COURTESY NYU
COURTESY NYU
Nearly a decade after he retired as director of the Metropolitan Museum of Art, Philippe de Montebello wants a second act—this time, at a gallery. The New York Times reported this morning that the longest-serving chief of America’s most prominent encyclopedic museum will become a director of Acquavella Galleries in New York.
“I think it’s one of the great art galleries,” de Montebello told the Times. “We have been talking over the last few years since I left the Met about how I could use some of my academic and other experience with the gallery.”
Though he’s not straying far from his roots geographically—the Upper East Side mainstay is located on East 79th Street, just around the corner from the Met’s Fifth Avenue digs—it’s rare for a high-profile institutional figure to join a commercial gallery, and perhaps unheard of for a director of his stature to gain an official title at a shop.

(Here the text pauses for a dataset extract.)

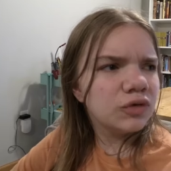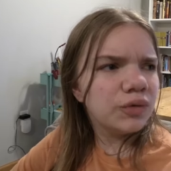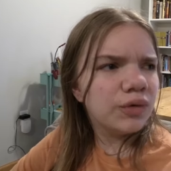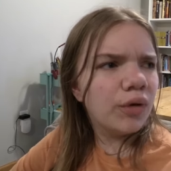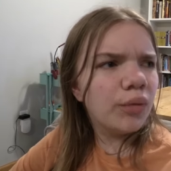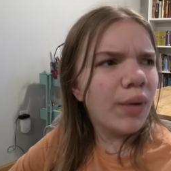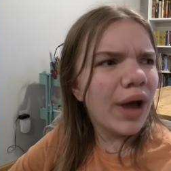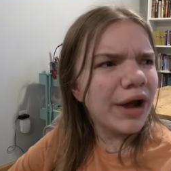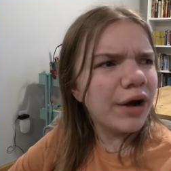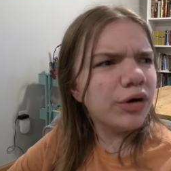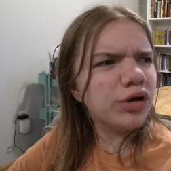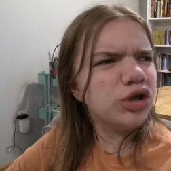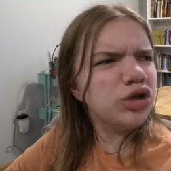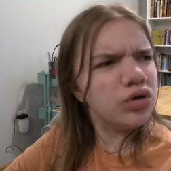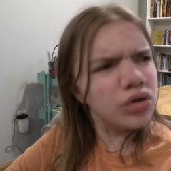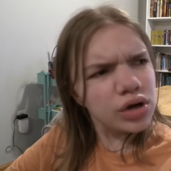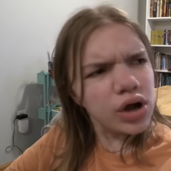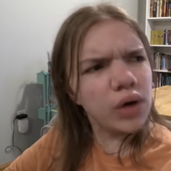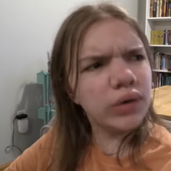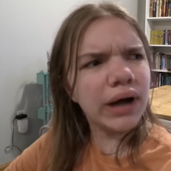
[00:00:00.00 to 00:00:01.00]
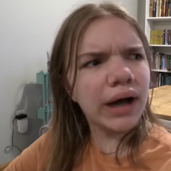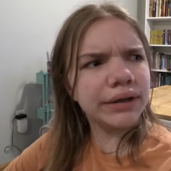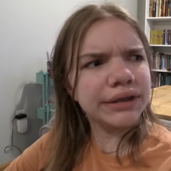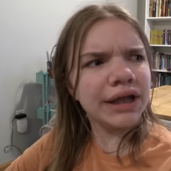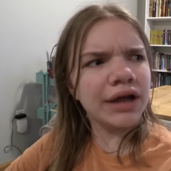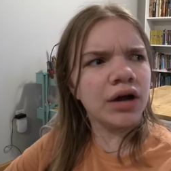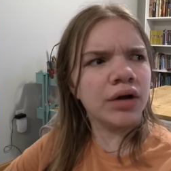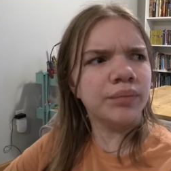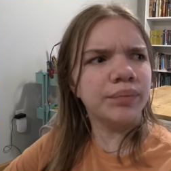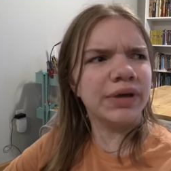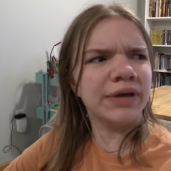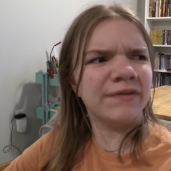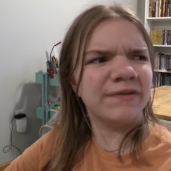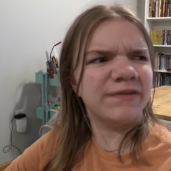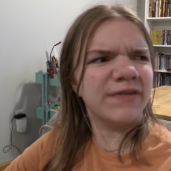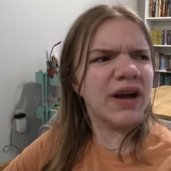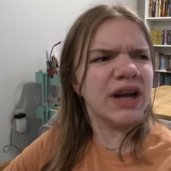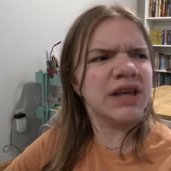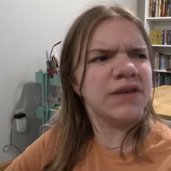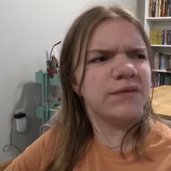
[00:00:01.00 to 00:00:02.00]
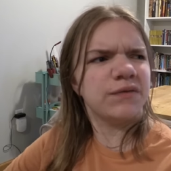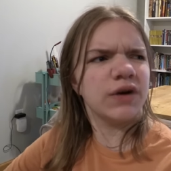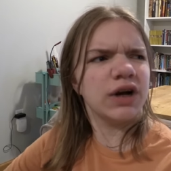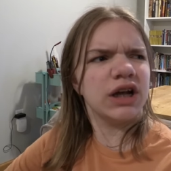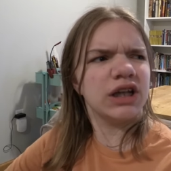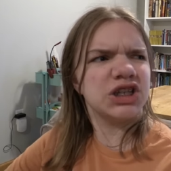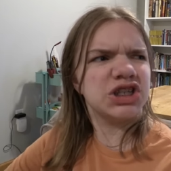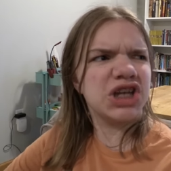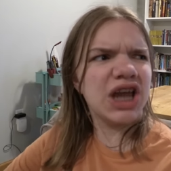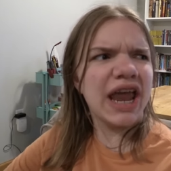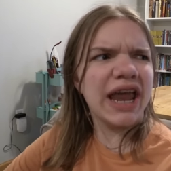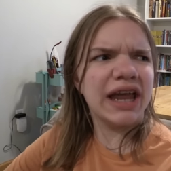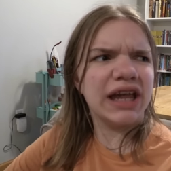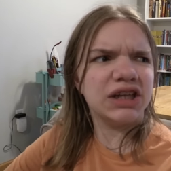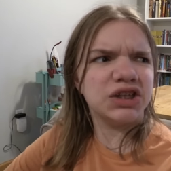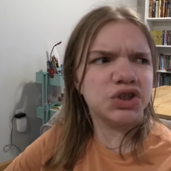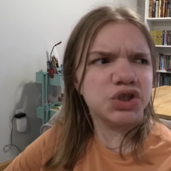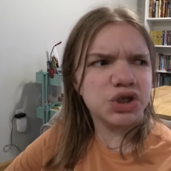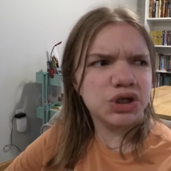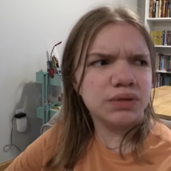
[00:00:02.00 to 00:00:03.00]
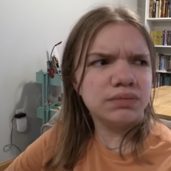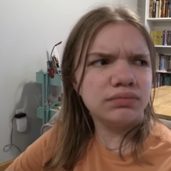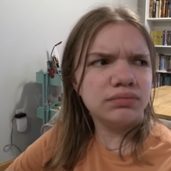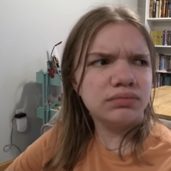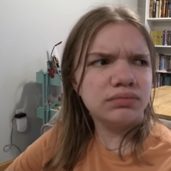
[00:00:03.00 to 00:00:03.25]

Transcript: Well, why don't you go out there and be funny for a change?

In the 1990s, Pace hired away curator Bernice Rose from the Museum of Modern Art, and Gagosian convinced longtime CUNY professor and critic Robert Pincus-Witten to organize shows before he left to join C&M Arts, Robert Mnuchin’s gallery with James Corcoran, as director of exhibitions. In 2007, Lisa Dennison, then the director of the Guggenheim Museum, left her position to join Sotheby’s. In 2012, Gagosian Gallery hired John Elderfield, previously the chief curator of painting and sculpture at the Museum of Modern Art, to organize exhibitions.
It is more common for museum veterans to dip their toes into the commercial world than to take on titles. Gagosian has enlisted the help of historian John Richardson for a number of Picasso shows over the past few years. Recently, Mitchell-Innes & Nash turned to Hamburger Banhof director Eugen Blume to organize a Joseph Beuys show, former Pompidou director Alfred Pacquement curated a Simon Hantaï show at Mnuchin, and Robert Storr, the dean of the Yale School of Art, curated an Ad Reinhardt show at David Zwirner.
At Acquavella, de Montebello will focus on publications and special exhibitions. He will continue to serve in his post-Met roles as chairman of the Hispanic Society of America and professor at New York University, among other positions.
Meanwhile, the Met is still looking for a new director after Thomas Campbell stepped down in June.